Cinnamon rolls. After testing many recipes for cinnamon rolls I found that just about any home-made roll can be good if you have the right icing. In too many recipes the cream cheese flavor overpowers the icing. Use this recipe for decadent cream cheese icing on your favorite cinnamon roll and you won't be disappointed!
If you can't eat them all in one go, store any frosted extras in the fridge due to the cream cheese.. Cinnabon wouldn't hand over the recipe for those famous cinnamon rolls, so Food Network Kitchens whipped up some pretty sweet imitations. All other sweet roll recipe variations that I do come from this. You can cook Cinnamon rolls using 16 ingredients and 13 steps. Here is how you achieve it.
Ingredients of Cinnamon rolls
- You need of Dough.
- You need 300 g of flour.
- You need 50 g of sugar.
- Prepare 60 g of butter.
- It’s 240 ml of milk.
- Prepare 1 tsp of yeast.
- Prepare 1 tsp of baking powder.
- You need 1/8 tsp of salt.
- You need of Filling.
- Prepare 70 g of brown sugar.
- Prepare 80 g of butter.
- Prepare 1 tbsp of cinnamon.
- It’s of Glaze.
- You need 60 g of cream cheese.
- You need 2 tbsp of milk.
- It’s 1 tbsp of powdered sugar.
Let's start by making the dough. Whether you enjoy these pillowy cinnamon rolls hot from the oven or up to a week later (if they last that long!), they retain their wonderful soft texture. Paired with classic bold cinnamon flavor and rich vanilla icing, the result is truly the ultimate cinnamon roll. A Slow Rise for the Best Cinnamon Rolls.
Cinnamon rolls instructions
- Melt butter.
- Add sugar and milk to butter, let all of them cool down to room temperature.
- Add yeast.
- Take 240g of flour and mix with wet ingredients so there will be no lumps.

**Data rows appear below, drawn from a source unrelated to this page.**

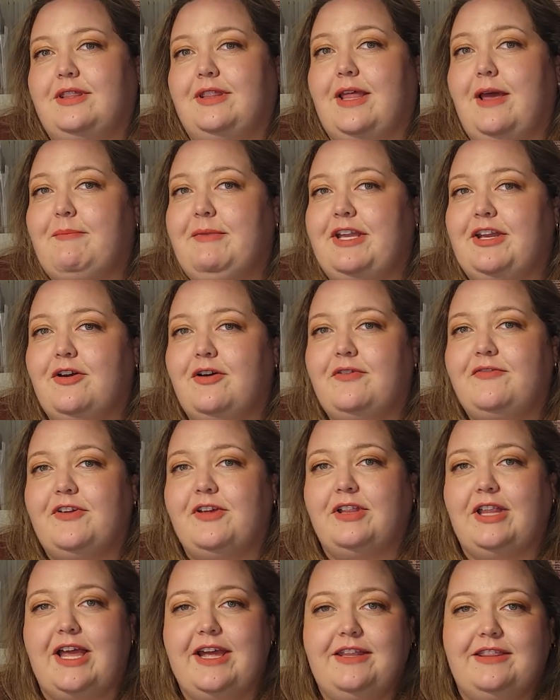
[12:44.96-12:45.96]
let me know if
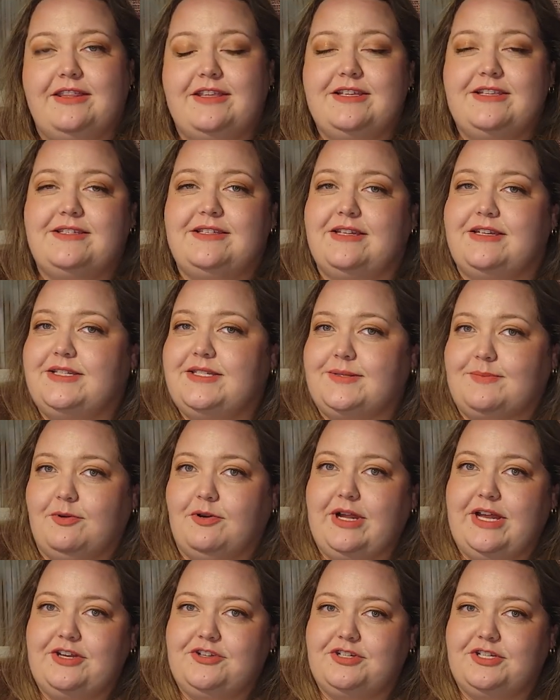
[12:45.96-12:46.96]
you like this
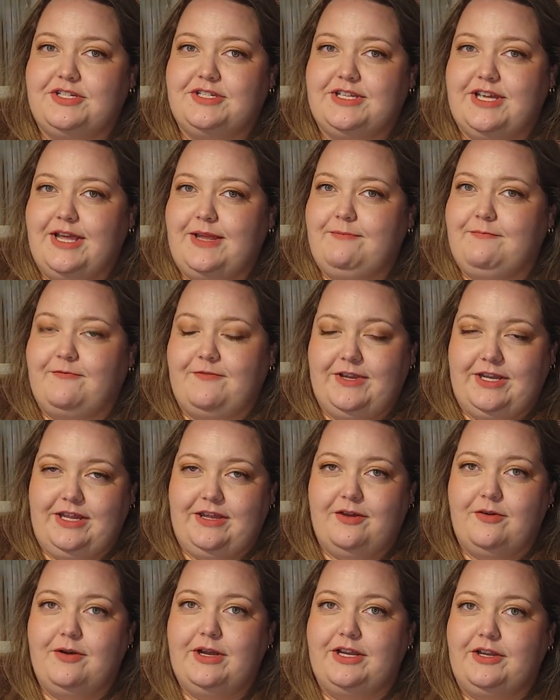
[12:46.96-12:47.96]
inspiration type
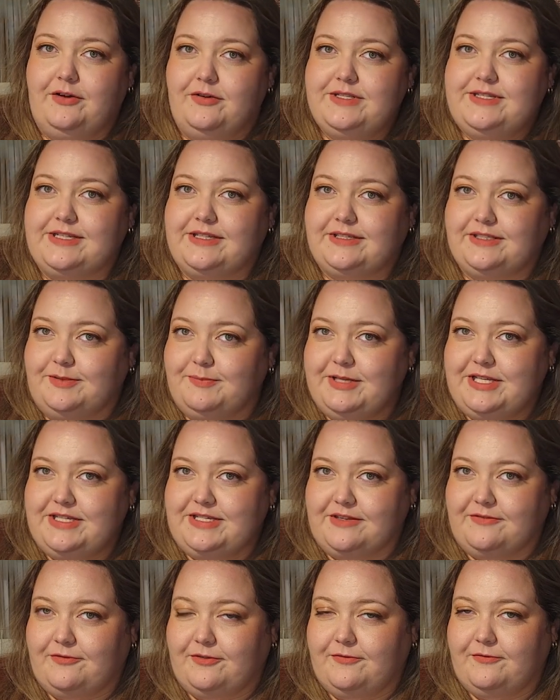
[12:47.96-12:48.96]
video. I know it's a little bit
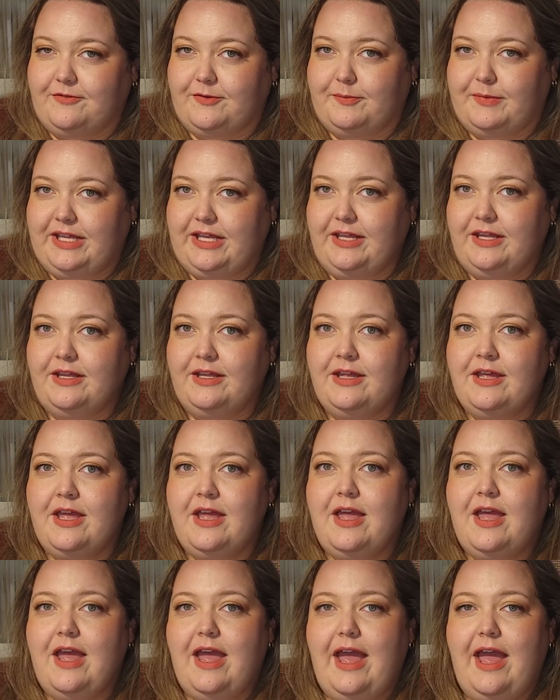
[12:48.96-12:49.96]
different for me,
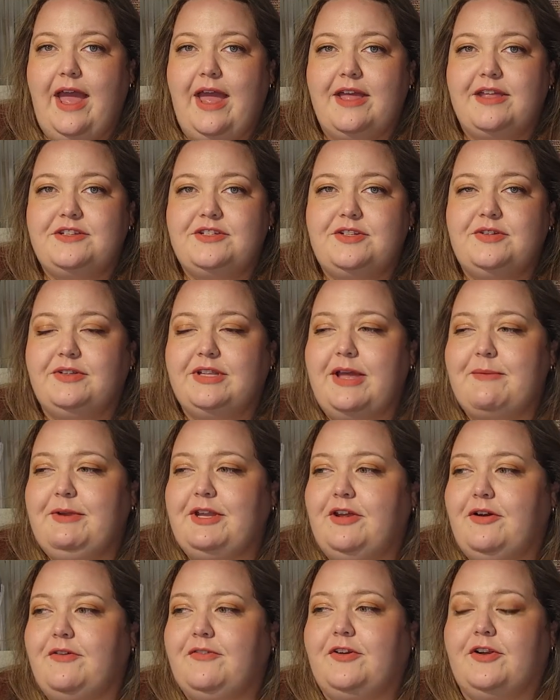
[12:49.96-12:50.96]
and do let me
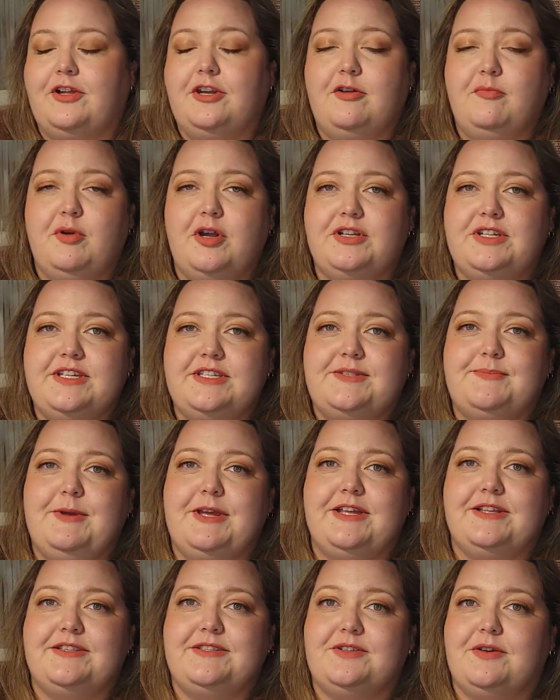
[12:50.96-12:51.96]
know if you're gonna
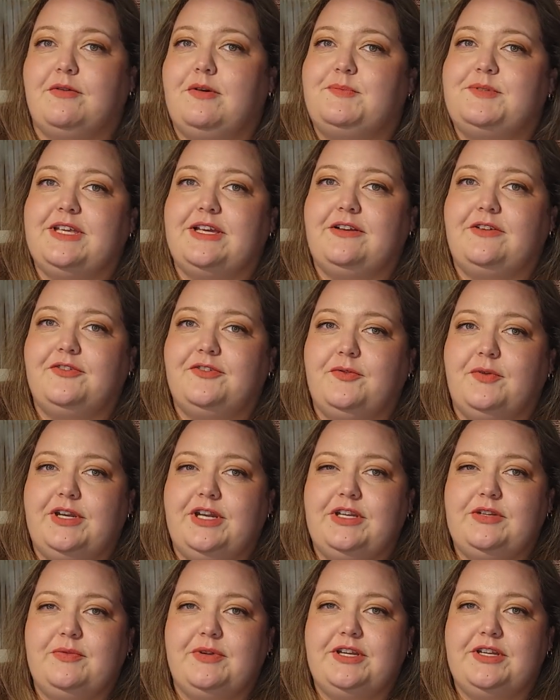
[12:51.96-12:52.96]
participate. So upcycled
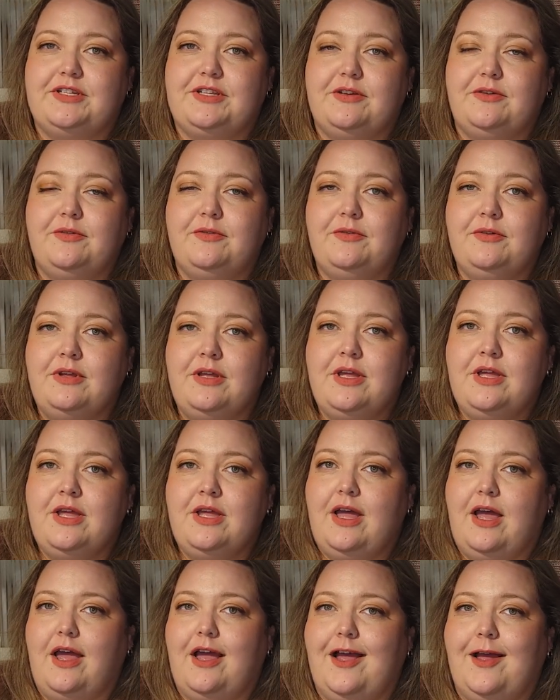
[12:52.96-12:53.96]
2022
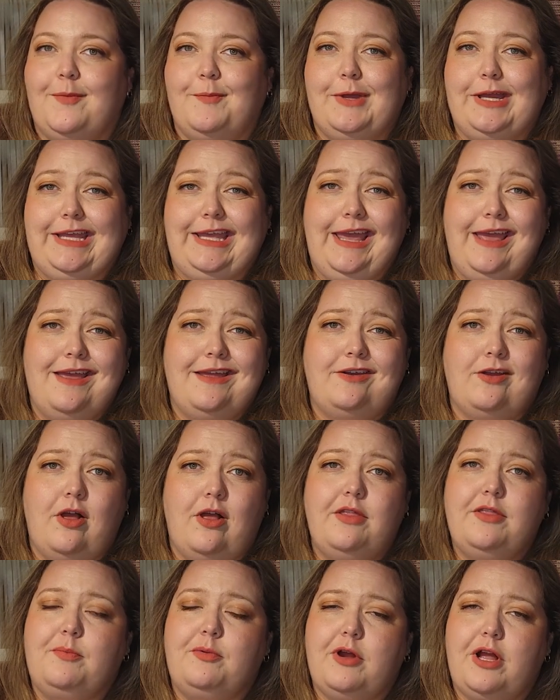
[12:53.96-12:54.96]
um, again,
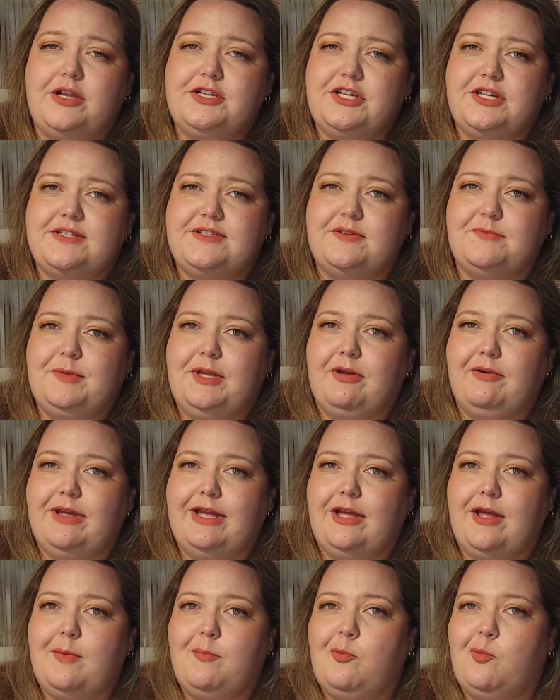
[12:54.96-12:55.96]
all the projects will be
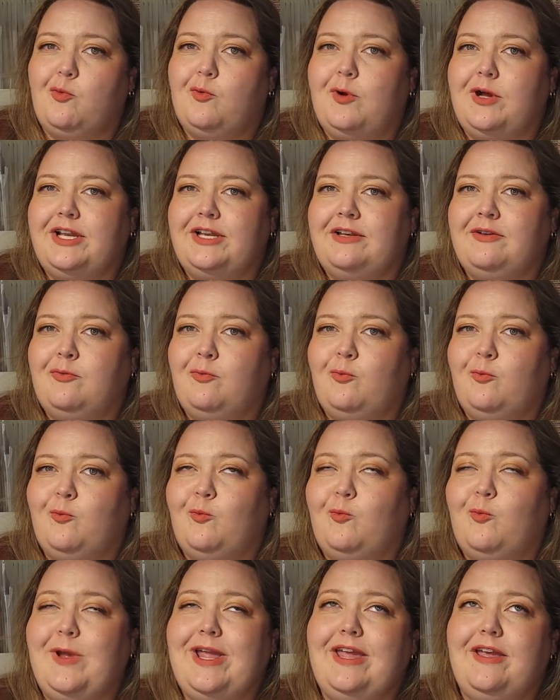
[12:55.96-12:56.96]
going up one
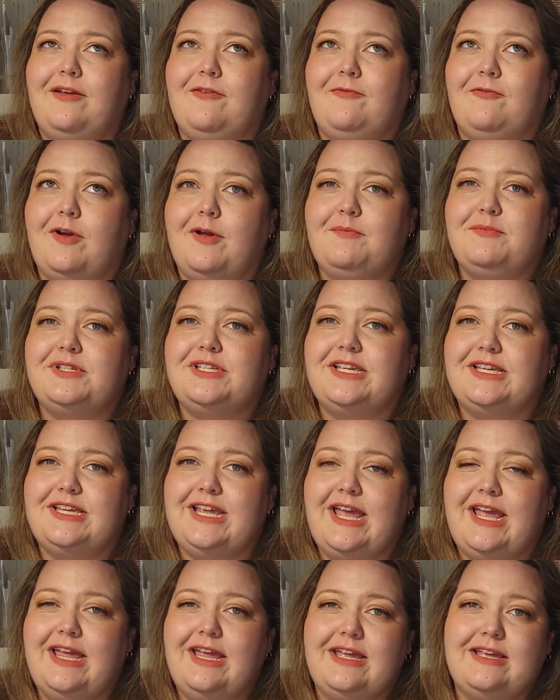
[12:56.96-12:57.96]
week from
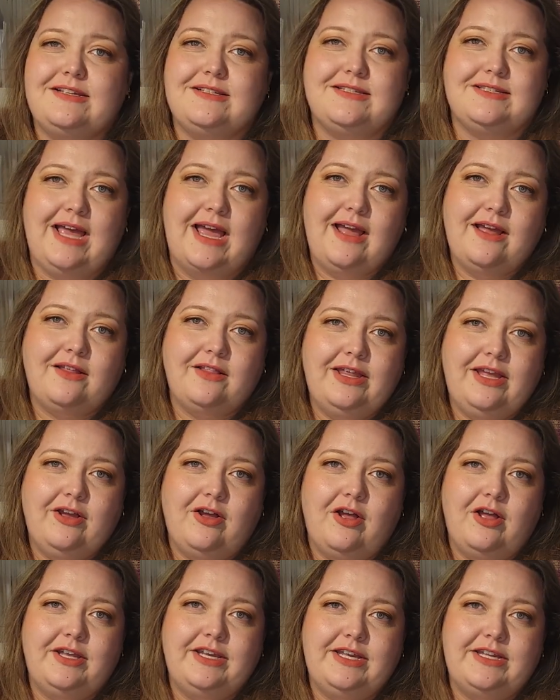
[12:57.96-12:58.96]
today exactly
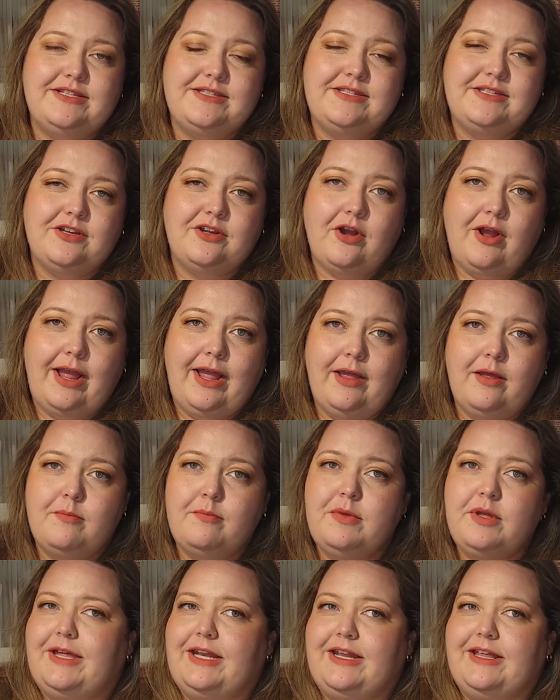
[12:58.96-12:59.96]
on
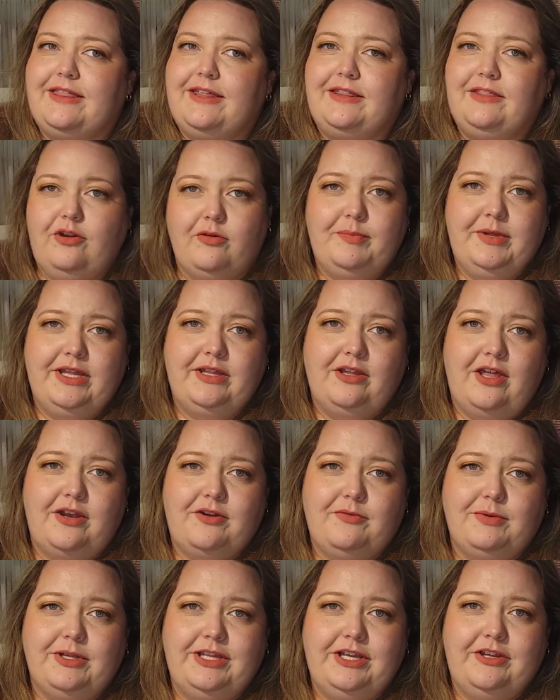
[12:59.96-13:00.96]
Instagram. And I think there will be a
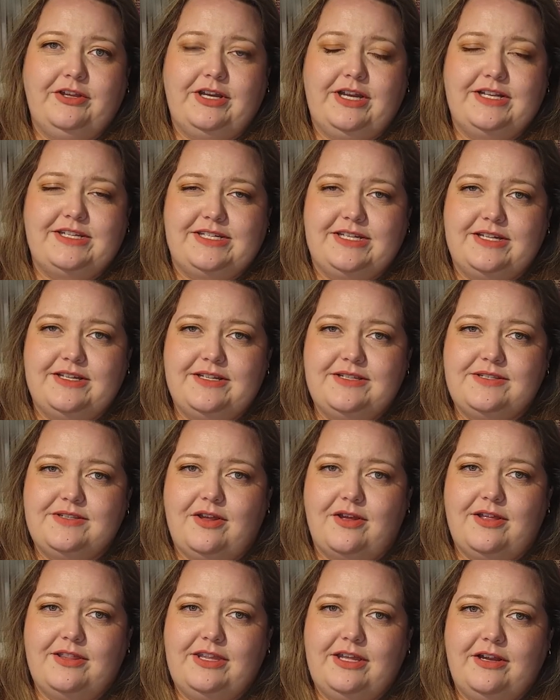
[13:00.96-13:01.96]
lot of really good ideas
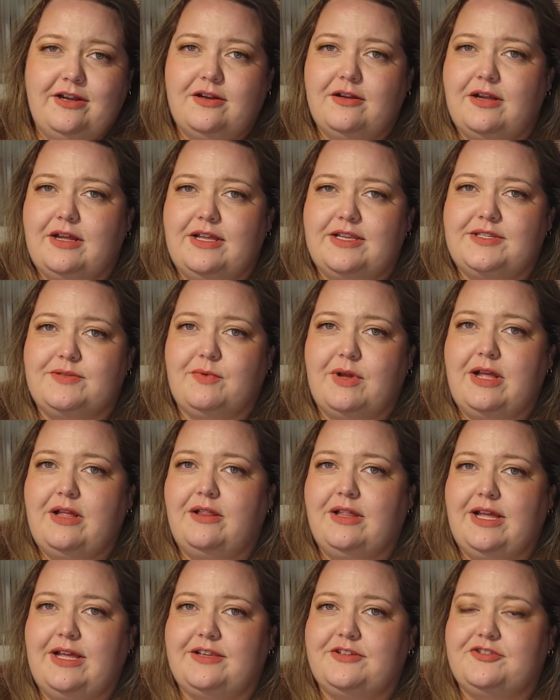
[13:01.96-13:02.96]
on there, as
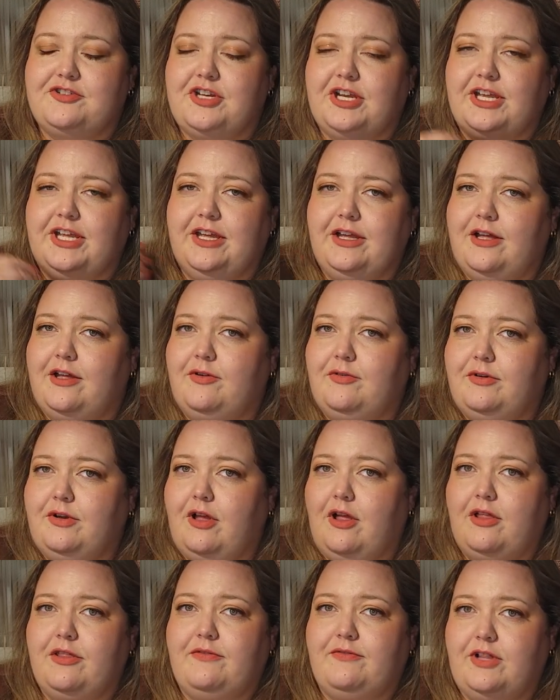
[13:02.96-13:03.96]
well as checking out
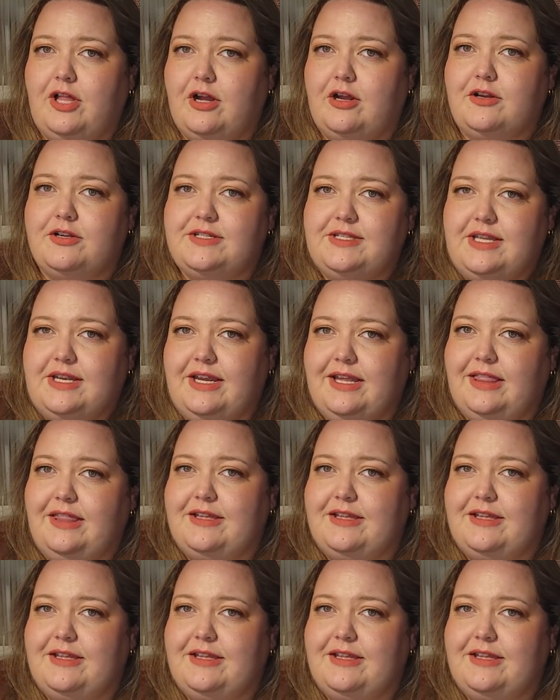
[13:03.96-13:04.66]
all the vloggers that I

- Cover and let it rest for 1-1.5h.
- Combine ingredients for the filling (butter, sugar, cinnamon).
- Add rest of the flour to the dough and mix it well.

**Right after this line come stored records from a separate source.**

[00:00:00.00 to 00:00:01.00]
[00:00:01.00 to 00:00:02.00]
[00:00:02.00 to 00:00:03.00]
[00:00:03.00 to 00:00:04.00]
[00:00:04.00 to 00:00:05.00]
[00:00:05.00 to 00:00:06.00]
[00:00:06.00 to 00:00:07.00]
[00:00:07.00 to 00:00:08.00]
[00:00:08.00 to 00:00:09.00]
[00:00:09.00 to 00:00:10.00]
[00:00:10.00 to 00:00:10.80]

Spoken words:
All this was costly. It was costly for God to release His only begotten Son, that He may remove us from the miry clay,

- Roll the dough out and add filling in top of it.
- Roll dough into a log and use floss to cut it.
- Let it proof for about 30-45m, cover with wet towel or plastic wrap.
- Bake for 35-40min at 175°.
- Meanwhile combine ingredients for the glaze (cream cheese, powdered sugar, milk).

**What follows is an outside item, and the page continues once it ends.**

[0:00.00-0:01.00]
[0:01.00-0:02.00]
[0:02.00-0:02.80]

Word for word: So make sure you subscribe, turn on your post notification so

- Take the rolls out of the oven and put the glaze on them.
The dough I ultimately created is best made over two days. Not only does this break up the work, but I think the flavor from a slow-risen dough tastes better. These cinnamon rolls can easily be made ahead. For best results, choose one of the following two methods. OVERNIGHT INSTRUCTIONS: After you've rolled and cut your cinnamon rolls and placed them into your lightly greased baking pan, cover with plastic wrap and place in your refrigerator.